Assim considerado, o modelo das competências, presente tanto na organização do
trabalho, quanto na estruturação de modelos formativos flexíveis e abertos, constitui um
importante componente da tessitura das novas formas de poder-saber que se cruzam nas
esferas do trabalho e da educação na emergência da biopolítica enquanto estratégia de
normalização de uma subjetividade produtiva flexível e inovadora, mas ainda sob o
controle do capital.

Considerações Finais

A investigação da relação entre trabalho e educação, tendo como abordagem os


mecanismos estratégicos agenciados pelo exercício do biopoder e da biopolítica, na
ótica de Michel Foucalt, possibilita operar deslocamentos que ampliam e inovam novas
práticas de saber e poder que emergem das relações sociais deste campo investigativo,
na conjuntura do denominado capitalismo cognitivo.

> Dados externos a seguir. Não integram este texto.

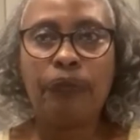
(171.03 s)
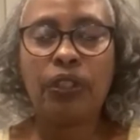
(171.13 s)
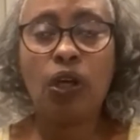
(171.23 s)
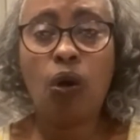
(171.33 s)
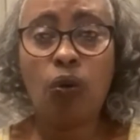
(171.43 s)

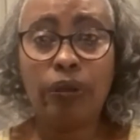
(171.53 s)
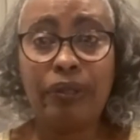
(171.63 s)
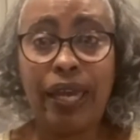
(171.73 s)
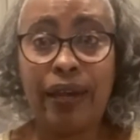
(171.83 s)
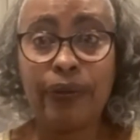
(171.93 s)
colon
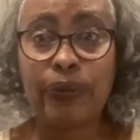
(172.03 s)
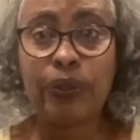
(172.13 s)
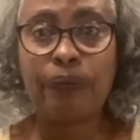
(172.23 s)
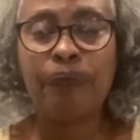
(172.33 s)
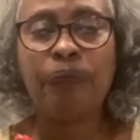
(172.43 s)

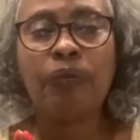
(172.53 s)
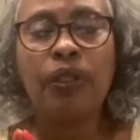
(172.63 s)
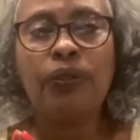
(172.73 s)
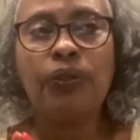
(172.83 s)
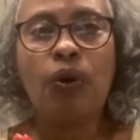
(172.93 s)
cancer.
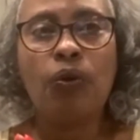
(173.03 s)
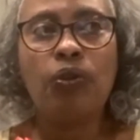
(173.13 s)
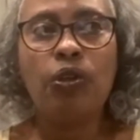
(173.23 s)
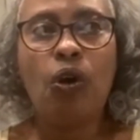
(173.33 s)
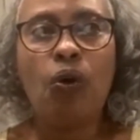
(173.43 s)
So,
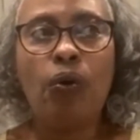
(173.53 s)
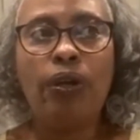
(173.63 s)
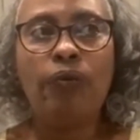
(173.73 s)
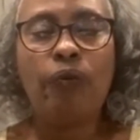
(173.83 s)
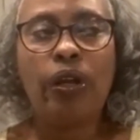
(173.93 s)

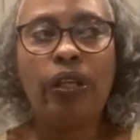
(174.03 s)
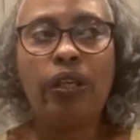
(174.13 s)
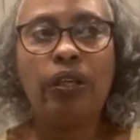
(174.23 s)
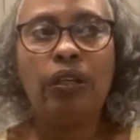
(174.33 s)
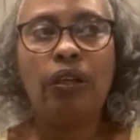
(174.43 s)
it
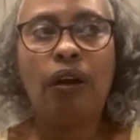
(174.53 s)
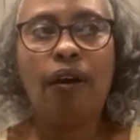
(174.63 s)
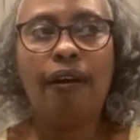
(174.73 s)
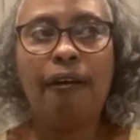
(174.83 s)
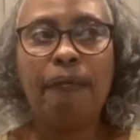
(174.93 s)
really
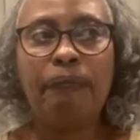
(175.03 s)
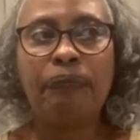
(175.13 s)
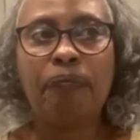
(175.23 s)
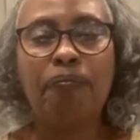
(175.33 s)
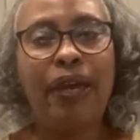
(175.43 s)

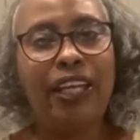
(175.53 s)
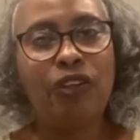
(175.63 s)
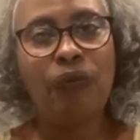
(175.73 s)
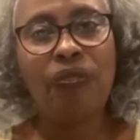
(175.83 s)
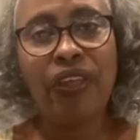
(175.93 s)
make
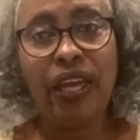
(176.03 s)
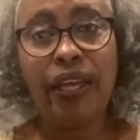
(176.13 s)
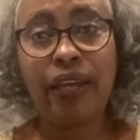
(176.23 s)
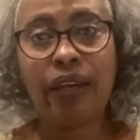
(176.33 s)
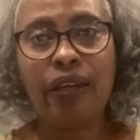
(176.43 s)
you
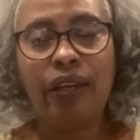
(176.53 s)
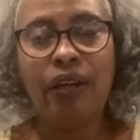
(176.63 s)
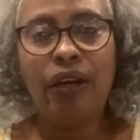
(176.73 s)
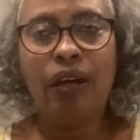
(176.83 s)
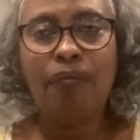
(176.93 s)
think
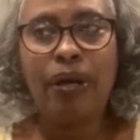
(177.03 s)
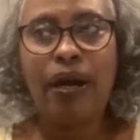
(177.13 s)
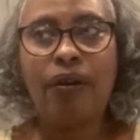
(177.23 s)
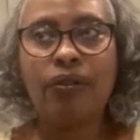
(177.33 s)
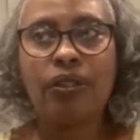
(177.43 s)

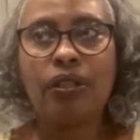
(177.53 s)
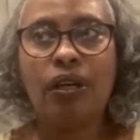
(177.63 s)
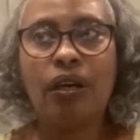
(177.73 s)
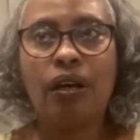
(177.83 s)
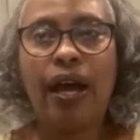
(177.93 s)
about
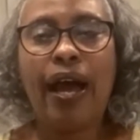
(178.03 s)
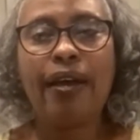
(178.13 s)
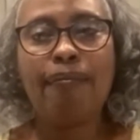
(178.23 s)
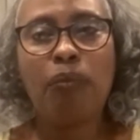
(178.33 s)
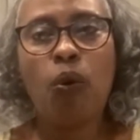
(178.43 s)

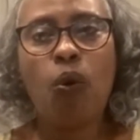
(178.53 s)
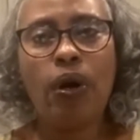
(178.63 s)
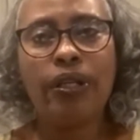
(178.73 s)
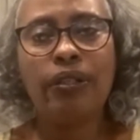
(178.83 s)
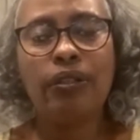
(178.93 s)
how
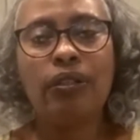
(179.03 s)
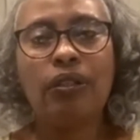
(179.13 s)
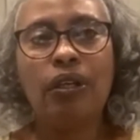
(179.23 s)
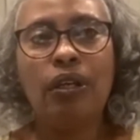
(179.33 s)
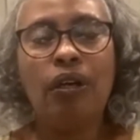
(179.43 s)
important
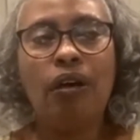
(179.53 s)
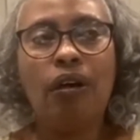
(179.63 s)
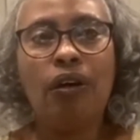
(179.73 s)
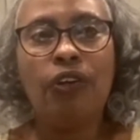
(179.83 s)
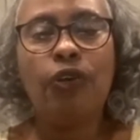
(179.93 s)

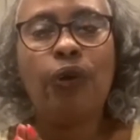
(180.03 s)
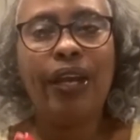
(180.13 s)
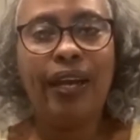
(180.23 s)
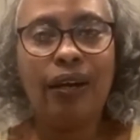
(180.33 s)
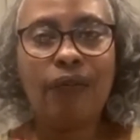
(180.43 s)
your
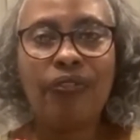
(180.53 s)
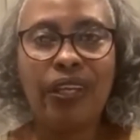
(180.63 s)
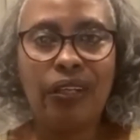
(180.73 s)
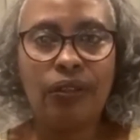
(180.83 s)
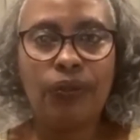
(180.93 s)
health
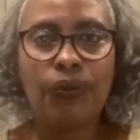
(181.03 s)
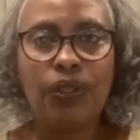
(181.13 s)
is,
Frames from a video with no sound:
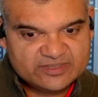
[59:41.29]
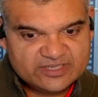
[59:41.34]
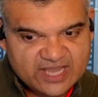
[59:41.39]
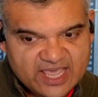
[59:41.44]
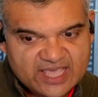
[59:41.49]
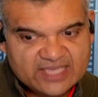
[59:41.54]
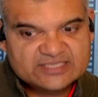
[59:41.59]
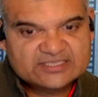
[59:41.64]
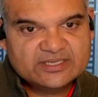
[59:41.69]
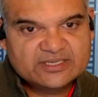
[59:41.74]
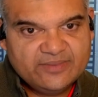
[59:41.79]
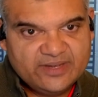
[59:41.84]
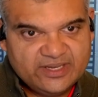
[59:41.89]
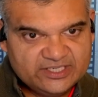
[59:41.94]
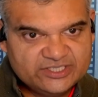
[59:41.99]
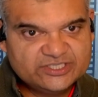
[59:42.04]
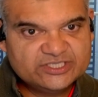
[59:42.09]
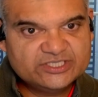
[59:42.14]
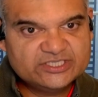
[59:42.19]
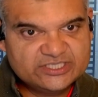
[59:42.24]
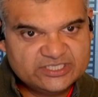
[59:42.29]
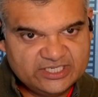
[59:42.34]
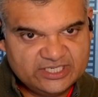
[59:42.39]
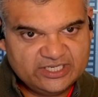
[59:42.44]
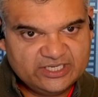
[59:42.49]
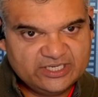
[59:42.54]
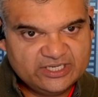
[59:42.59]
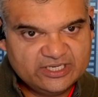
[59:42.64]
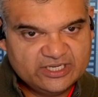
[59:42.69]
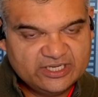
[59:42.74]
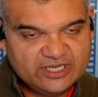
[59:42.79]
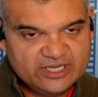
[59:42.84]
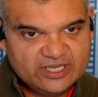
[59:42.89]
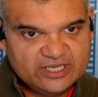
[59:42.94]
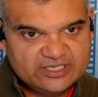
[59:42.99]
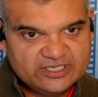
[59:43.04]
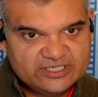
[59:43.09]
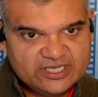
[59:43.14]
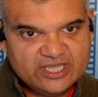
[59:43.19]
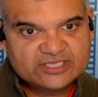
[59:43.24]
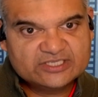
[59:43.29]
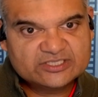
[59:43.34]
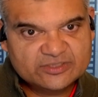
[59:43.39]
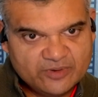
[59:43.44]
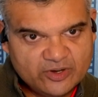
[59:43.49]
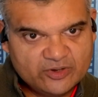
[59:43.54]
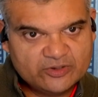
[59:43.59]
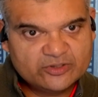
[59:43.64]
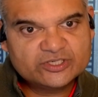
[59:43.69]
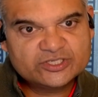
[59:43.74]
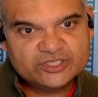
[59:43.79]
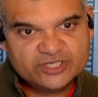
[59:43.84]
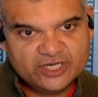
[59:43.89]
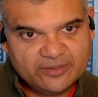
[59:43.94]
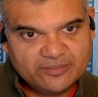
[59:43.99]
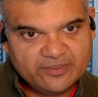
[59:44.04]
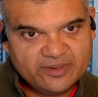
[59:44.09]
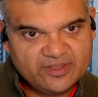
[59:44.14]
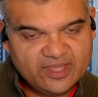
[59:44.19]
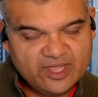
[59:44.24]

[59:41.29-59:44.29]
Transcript: take some agency, take some ownership,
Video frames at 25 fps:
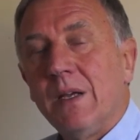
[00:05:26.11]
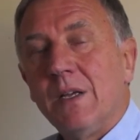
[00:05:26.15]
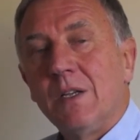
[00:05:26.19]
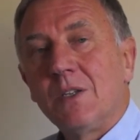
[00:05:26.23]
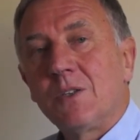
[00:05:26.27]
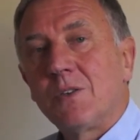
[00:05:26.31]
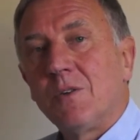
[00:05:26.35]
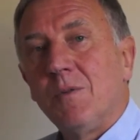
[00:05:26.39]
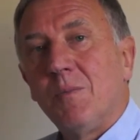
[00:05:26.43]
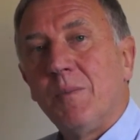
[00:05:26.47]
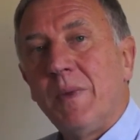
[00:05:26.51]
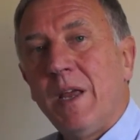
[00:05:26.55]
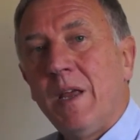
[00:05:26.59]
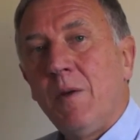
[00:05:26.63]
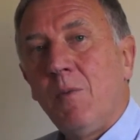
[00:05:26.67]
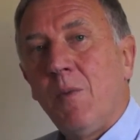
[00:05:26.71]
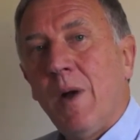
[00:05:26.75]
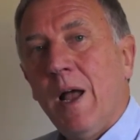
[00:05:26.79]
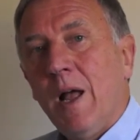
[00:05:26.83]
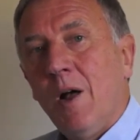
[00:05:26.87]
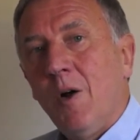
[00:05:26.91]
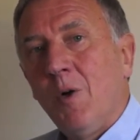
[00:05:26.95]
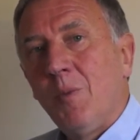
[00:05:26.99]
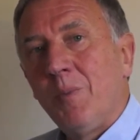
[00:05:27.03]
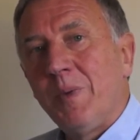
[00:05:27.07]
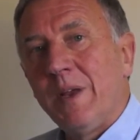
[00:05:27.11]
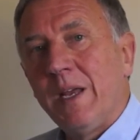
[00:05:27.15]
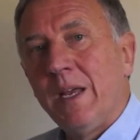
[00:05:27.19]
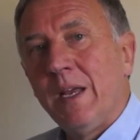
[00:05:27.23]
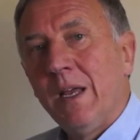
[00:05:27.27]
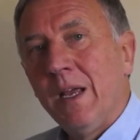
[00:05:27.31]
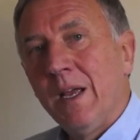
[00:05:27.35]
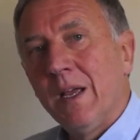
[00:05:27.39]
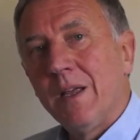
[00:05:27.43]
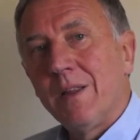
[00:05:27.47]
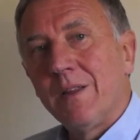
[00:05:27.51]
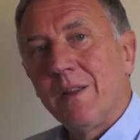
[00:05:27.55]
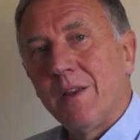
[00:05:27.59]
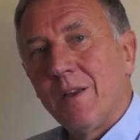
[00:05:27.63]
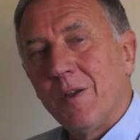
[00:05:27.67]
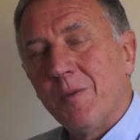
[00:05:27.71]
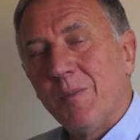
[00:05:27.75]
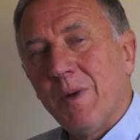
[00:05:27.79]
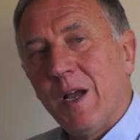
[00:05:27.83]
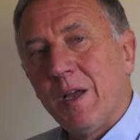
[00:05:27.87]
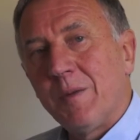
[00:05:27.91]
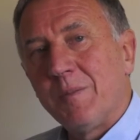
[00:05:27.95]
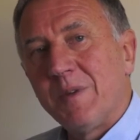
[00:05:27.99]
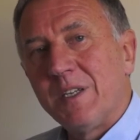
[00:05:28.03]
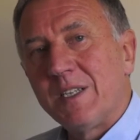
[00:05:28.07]
So it may well be that you
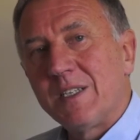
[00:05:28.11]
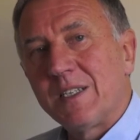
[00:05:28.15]
might be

Tal investigação oportuniza a
identificação de novas formas de subjetivação e objetivação do trabalhador, crítico e
reflexivo, em relação ao objeto do trabalho, o qual vem se tornando cada vez mais
imaterial.
As implicações da governamentalidade biopolítica na relação entre trabalho e
educação, enquanto categorias fundamentais da formação da subjetividade estão
situadas no mesmo plano de imanência das relações de resistência aos dispositivos de
exploração do capitalismo, cuja lógica produtivista se altera na era do capitalismo
cognitivo, mas não se altera a sua lógica de acumulação. Neste contexto, faz-se
necessário a construção de novas maneiras de viver e de trabalhar, que sejam capazes de

206
criar espaços de resistência que promovam a valorização da vida qualificada (bio) em
detrimento da vida desqualificada (zoe).
A educação profissional, no atual contexto, deve ser estruturada como um espaço
de resistência, buscando a construção de competências ampliadas, que integrem a
ciência, a tecnologia, o trabalho e a cultura, numa perspectiva de exploração de novas
formas de trabalhar e de viver, por meio de processos de aprendizagens colaborativas e
de trabalho em redes sociais de cooperação.